Image: Lukasz Kobus, European Commission

Results reaffirm impact of projects supported by EU’s flagship funder of basic research

An independent study has found that 80 per cent of a sample of projects funded by the European Research Council (ERC) led to either a “scientific breakthrough” (18 per cent) or a “major scientific advance” (61.9 per cent).

The findings, published on 27 October, were “rather consistent with previous evaluations”, which found that between 72-79 per cent of sampled projects resulted in scientific breakthroughs or major scientific advances, the ERC said.

Interim ERC president Jean-Pierre Bourguignon (pictured) said the results showed that the EU’s investment in frontier research “pays off greatly”. But he warned that such investment could be in short supply if a plan for the 2021-27 EU budget adopted by national leaders in July is implemented without increasing the allocation to R&D.

“Europe needs more of this, not less, as we fear after the July EU summit,” Bourguignon said.

The study found that 17.6 per cent of the sample made “an incremental scientific contribution”, with just 2.5 per cent leading to “no appreciable scientific contribution”.

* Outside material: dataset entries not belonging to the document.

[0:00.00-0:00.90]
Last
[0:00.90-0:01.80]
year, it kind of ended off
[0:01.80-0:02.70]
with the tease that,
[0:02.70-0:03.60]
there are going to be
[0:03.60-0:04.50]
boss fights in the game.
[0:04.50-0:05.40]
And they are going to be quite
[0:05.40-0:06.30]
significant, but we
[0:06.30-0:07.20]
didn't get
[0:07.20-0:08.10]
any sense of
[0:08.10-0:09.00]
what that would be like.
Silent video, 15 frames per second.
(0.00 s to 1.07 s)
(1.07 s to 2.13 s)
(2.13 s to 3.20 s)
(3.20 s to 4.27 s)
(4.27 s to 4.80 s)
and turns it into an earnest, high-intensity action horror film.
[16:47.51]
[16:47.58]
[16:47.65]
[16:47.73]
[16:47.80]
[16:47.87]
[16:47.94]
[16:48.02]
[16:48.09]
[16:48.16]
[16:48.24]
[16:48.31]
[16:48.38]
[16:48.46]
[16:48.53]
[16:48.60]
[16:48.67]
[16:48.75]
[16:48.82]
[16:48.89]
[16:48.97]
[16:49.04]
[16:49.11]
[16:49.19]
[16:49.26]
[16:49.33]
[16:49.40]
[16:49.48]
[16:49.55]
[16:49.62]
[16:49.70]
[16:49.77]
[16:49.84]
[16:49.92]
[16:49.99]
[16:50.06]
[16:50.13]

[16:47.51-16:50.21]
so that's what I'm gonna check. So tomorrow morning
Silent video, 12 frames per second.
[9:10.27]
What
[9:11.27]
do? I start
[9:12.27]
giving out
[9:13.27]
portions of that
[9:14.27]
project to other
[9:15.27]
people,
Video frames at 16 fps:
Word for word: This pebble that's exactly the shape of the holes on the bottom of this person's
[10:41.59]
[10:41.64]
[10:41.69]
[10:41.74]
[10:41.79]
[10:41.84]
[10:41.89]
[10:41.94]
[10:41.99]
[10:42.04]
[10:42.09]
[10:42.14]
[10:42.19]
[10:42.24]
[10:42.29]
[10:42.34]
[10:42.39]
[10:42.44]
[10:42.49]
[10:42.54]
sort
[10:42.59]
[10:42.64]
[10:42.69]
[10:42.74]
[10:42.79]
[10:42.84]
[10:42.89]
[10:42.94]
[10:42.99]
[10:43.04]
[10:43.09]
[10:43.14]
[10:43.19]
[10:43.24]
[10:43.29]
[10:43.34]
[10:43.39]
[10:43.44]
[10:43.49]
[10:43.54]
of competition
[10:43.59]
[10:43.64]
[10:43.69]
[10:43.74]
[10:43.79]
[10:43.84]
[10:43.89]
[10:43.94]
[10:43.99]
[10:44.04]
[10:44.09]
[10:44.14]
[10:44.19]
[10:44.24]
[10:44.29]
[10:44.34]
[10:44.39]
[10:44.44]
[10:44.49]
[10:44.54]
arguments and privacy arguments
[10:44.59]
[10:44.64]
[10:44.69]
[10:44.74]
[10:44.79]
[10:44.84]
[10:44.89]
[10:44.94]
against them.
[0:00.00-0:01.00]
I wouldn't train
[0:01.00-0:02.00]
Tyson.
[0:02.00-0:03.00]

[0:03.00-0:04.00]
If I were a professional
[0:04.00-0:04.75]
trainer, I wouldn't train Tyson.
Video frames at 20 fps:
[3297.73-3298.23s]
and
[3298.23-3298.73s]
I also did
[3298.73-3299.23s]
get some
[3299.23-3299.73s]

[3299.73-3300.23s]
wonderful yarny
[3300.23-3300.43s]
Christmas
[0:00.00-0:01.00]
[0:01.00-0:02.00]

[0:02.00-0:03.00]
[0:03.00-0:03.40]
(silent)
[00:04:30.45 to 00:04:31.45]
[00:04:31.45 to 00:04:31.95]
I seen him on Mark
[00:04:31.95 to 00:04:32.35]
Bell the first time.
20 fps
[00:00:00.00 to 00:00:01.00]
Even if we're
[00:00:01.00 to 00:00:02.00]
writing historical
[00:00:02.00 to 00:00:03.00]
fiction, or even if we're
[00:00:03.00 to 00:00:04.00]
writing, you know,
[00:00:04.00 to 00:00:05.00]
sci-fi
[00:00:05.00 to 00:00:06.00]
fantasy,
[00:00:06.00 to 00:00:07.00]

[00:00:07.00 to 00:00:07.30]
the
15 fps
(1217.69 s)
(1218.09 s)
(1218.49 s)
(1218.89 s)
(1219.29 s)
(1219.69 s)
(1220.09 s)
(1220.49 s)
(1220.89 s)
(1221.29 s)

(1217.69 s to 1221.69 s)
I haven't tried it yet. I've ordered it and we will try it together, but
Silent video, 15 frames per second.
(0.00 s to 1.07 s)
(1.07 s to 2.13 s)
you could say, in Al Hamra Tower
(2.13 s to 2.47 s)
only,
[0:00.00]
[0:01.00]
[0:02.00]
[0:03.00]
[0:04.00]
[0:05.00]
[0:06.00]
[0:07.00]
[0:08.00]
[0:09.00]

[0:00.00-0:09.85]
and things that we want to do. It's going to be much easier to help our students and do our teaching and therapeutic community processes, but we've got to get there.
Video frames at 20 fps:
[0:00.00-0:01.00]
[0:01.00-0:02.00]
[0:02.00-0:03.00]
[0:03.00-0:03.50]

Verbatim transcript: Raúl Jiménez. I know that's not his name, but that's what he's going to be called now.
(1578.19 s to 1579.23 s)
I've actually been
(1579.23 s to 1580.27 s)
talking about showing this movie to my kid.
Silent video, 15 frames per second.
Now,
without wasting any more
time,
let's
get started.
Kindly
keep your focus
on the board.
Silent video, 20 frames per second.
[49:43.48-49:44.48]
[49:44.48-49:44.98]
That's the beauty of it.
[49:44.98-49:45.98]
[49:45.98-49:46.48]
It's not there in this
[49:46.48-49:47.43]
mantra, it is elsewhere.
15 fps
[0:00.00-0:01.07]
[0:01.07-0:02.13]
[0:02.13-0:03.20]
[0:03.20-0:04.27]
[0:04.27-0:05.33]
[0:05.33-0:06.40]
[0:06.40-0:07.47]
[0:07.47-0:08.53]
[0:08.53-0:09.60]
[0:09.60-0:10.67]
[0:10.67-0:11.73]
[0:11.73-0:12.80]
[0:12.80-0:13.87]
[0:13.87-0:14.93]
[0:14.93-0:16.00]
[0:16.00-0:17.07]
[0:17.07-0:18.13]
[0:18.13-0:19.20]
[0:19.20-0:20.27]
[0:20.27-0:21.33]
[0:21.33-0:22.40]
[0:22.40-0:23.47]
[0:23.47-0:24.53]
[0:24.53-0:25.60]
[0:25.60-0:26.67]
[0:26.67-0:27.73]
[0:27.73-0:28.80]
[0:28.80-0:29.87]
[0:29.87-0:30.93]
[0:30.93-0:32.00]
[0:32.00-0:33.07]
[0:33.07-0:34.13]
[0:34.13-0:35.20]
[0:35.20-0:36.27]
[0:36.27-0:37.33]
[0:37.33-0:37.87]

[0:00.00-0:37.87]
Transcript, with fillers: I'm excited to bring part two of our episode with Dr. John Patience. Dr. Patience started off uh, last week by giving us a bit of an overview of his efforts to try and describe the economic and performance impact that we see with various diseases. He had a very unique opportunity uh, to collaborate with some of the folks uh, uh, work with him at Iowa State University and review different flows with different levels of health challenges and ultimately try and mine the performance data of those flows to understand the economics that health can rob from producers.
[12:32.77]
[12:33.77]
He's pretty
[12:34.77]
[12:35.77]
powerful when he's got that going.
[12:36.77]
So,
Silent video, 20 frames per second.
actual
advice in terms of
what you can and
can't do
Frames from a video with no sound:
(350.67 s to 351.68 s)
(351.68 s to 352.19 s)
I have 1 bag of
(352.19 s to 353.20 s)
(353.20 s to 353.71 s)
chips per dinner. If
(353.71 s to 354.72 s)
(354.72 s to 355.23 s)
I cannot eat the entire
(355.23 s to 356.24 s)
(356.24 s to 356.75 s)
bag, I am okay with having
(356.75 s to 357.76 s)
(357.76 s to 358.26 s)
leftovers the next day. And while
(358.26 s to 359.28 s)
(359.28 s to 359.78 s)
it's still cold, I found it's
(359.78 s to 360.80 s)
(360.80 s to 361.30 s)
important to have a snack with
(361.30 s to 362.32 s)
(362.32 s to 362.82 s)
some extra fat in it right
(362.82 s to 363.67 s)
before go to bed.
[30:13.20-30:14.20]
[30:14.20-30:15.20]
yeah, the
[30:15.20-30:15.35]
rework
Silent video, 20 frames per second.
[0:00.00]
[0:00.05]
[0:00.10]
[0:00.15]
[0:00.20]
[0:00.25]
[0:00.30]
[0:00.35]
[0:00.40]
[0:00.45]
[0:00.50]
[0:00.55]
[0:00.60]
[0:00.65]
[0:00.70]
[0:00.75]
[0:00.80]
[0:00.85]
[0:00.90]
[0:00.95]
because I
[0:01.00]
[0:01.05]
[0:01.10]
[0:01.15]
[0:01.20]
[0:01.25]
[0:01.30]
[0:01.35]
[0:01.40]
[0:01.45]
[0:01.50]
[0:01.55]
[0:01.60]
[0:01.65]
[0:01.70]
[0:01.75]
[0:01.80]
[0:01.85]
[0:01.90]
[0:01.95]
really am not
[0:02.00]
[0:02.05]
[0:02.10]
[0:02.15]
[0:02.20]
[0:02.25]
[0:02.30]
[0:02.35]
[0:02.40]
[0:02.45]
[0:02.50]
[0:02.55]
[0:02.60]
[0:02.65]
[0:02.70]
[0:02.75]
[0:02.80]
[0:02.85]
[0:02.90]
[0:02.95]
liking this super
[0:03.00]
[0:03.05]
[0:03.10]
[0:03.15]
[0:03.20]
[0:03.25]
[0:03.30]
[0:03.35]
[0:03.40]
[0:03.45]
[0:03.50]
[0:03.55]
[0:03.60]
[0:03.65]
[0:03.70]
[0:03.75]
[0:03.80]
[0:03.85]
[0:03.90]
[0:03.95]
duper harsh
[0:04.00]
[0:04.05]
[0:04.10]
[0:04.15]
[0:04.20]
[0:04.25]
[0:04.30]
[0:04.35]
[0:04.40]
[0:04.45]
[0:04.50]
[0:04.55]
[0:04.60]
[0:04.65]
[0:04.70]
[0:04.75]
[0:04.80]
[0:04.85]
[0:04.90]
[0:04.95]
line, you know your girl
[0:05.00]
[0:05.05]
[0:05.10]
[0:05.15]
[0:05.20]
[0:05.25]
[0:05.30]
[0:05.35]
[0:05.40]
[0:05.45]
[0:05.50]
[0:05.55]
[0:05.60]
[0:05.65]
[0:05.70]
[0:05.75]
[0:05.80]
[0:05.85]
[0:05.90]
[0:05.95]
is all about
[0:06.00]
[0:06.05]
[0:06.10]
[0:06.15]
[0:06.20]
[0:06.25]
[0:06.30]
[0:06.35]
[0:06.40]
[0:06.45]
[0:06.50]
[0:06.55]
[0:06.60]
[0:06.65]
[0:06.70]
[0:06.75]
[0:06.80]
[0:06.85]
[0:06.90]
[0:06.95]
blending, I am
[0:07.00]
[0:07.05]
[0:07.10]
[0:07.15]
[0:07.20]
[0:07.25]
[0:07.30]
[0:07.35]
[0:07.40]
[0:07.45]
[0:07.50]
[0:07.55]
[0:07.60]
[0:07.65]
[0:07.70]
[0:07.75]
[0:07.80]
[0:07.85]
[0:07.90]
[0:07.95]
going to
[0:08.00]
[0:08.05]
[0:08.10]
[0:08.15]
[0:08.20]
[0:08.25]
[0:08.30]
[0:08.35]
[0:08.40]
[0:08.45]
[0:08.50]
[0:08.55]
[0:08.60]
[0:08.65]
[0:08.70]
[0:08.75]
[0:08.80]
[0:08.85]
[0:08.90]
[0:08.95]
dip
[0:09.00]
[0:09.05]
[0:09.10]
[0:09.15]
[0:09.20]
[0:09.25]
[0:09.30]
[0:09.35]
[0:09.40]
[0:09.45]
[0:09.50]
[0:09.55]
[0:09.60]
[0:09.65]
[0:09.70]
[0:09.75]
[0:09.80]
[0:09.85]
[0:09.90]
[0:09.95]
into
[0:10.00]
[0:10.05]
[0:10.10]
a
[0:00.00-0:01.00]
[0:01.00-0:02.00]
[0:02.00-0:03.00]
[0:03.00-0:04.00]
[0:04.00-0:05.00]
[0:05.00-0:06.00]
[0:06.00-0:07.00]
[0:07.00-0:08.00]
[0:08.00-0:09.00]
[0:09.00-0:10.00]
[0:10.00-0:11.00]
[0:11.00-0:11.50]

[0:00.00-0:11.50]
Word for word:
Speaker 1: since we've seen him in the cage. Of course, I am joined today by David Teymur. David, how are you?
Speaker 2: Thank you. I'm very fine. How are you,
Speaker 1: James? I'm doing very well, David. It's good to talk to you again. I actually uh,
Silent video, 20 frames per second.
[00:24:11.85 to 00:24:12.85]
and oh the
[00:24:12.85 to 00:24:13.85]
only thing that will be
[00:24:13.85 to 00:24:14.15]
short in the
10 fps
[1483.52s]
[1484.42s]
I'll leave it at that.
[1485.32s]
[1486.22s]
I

Nearly half of the projects were found to have already had an impact on the economy, society and policy-making, with about two-thirds expected to have an impact at some point.

Around 70 per cent of the projects were “at least moderately interdisciplinary”, and 30 per cent were interdisciplinary “to a significant or exceptional extent”.

The evaluated projects were funded under the 2007-13 EU R&D programme and were randomly chosen from across the life sciences, physical sciences and humanities. The peer-review panels comprised three to four “independent, high-level scientists”.